In practice this is only really an issue for the Conservative party. If you genuinely believe that scarcity is a myth — that deficits, far from a vice, are a virtue; that only cruelty and superstition, and not observation and analysis, prevents governments from substituting their own beliefs for how resources should be allocated for those of people with actual skin in the game — then your conscience is clear: muck about all you like.

But Conservatives have occasionally affected some familiarity with economics. For brief periods in the recent past — within living memory, at any rate — Conservatives have professed to believe in such ideas as balanced budgets, free trade and private ownership; to favour a neutral tax system and broad-based tax cuts over narrowly targeted deductions and credits; to understand how price signals are superior to regulatory edicts as spurs to efficient resource use.

So one has to suppose that the current generation of Conservatives, under first Stephen Harper and now Andrew Scheer, feels at least some discomfort at the dog’s breakfast they are asked to endorse as party economic policy.

Where once the party stood for bold, broad tax reform, it now confines itself to a clutch of micro-targeted “boutique” tax credits, such as for children’s fitness or transit passes: spending programs by another name, of precisely the sort of busy-bodying, social-engineering bent that Conservatives used to disdain, and not very effective even at that. Harper could be faulted for taking the party down this road, but Scheer now proposes to revive the same credits even after their abolition by the Liberals.

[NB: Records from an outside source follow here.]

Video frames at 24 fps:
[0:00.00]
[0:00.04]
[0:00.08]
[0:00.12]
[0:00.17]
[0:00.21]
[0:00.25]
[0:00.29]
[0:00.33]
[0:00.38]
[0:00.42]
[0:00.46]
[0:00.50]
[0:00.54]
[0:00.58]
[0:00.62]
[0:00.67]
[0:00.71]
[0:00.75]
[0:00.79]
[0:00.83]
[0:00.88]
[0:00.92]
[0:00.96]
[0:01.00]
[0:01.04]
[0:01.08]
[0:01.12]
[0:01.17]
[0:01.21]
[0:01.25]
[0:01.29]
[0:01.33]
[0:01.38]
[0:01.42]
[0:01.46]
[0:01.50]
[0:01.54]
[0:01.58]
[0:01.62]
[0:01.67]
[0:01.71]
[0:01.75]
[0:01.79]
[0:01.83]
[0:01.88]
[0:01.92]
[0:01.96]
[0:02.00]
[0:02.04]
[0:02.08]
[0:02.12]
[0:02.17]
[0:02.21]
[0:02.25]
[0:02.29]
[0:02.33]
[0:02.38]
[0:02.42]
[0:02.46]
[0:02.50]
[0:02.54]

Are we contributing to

Or where the party does get around to proposing more broad-based cuts, it does so in a way calculated to produce the least bang for the buck. It was the GST cuts under Harper; it is the cut to the 15 per cent base rate of personal income tax now. As before, the proposal will cost billions, at the expense, not of spending — the party is no longer meaningfully committed to balanced budgets — but of the deeper cuts in the middle and top marginal rates that the same money would have bought: the kind of cuts that would actually do the economy some good.

(Wait, cut taxes at the top? Heresy! But much of the benefit of the Tory cut would go to those higher up the income scale — they pay the 15 per cent rate, too, on the first $47,630 of their income. Only it would take the form of a windfall, rather than an incentive to higher productivity, inasmuch as it would apply to income they had already earned, rather than to income they were thinking of earning — to the next investment, or the next hour worked. Want to help the working poor? Enrich the federal Working Income Tax Benefit, which doesn’t go to rich people.)

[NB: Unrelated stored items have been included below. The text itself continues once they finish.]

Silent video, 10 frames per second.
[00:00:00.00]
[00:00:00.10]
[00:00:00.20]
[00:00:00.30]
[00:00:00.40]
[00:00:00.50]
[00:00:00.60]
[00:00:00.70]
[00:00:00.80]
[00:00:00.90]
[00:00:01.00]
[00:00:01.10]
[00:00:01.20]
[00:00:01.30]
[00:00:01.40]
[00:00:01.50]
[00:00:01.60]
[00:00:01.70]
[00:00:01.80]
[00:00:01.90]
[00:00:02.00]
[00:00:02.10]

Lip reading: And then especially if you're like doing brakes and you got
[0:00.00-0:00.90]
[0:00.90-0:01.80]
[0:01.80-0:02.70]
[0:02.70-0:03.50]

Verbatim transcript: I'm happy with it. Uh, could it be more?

The news is a little better when it comes to business subsidies. But even as Scheer was announcing he would cut such “corporate welfare” payments by $1.5 billion annually — a fraction of the total — he was insisting he would preserve those distributed by the sordid pork-barrel rackets known as the regional development agencies. As for supply management, the state-organized price-fixing rings into which much of Canadian agriculture has been organized, we know where Scheer stands on that.

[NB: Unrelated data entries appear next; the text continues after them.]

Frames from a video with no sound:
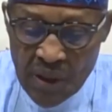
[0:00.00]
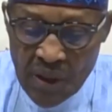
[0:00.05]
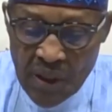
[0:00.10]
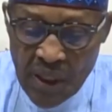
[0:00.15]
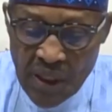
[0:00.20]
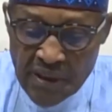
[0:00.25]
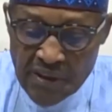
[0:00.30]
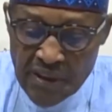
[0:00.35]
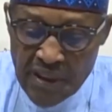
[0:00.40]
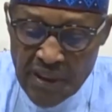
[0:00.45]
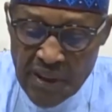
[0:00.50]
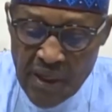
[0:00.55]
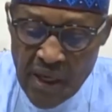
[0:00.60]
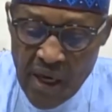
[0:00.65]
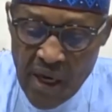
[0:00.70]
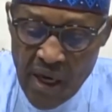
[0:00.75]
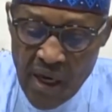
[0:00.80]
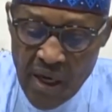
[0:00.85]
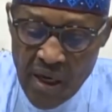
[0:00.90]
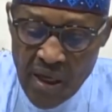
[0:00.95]

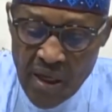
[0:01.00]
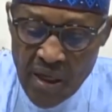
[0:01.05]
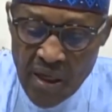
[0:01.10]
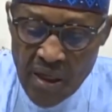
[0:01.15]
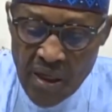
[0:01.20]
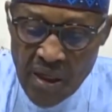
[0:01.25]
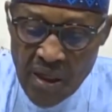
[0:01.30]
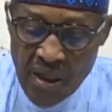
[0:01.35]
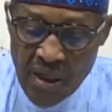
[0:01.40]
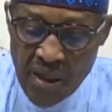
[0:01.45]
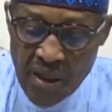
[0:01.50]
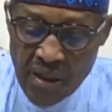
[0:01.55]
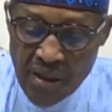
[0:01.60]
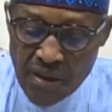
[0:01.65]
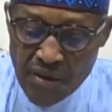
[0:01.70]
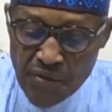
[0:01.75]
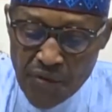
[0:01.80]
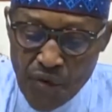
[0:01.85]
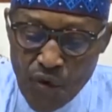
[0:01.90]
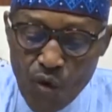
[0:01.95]
Nigeria
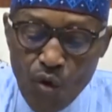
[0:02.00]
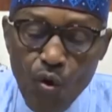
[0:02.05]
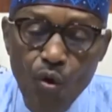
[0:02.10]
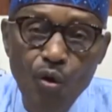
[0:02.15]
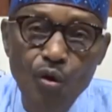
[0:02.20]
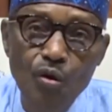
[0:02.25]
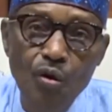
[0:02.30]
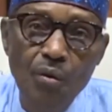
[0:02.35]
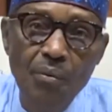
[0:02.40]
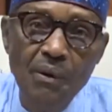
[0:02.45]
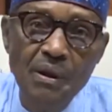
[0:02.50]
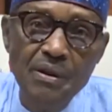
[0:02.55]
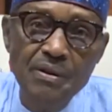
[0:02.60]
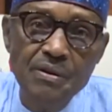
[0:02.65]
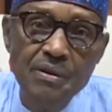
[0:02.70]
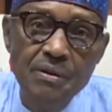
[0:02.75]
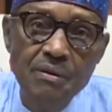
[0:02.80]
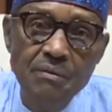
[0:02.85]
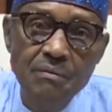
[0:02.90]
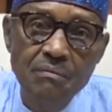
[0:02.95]
is for all of
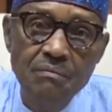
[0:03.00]
us.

Which rather makes a mockery of his professed concern to make life more “affordable” for ordinary Canadians, as in his mulish opposition to the federal carbon tax — a tax that, unlike the costs of his own, more regulatory-heavy climate change plan, is refunded to consumers. Once, not so long ago, we might have expected the Conservatives to offer a more market-oriented alternative to the Liberals. But now I guess it will have to fall to the Economists Party.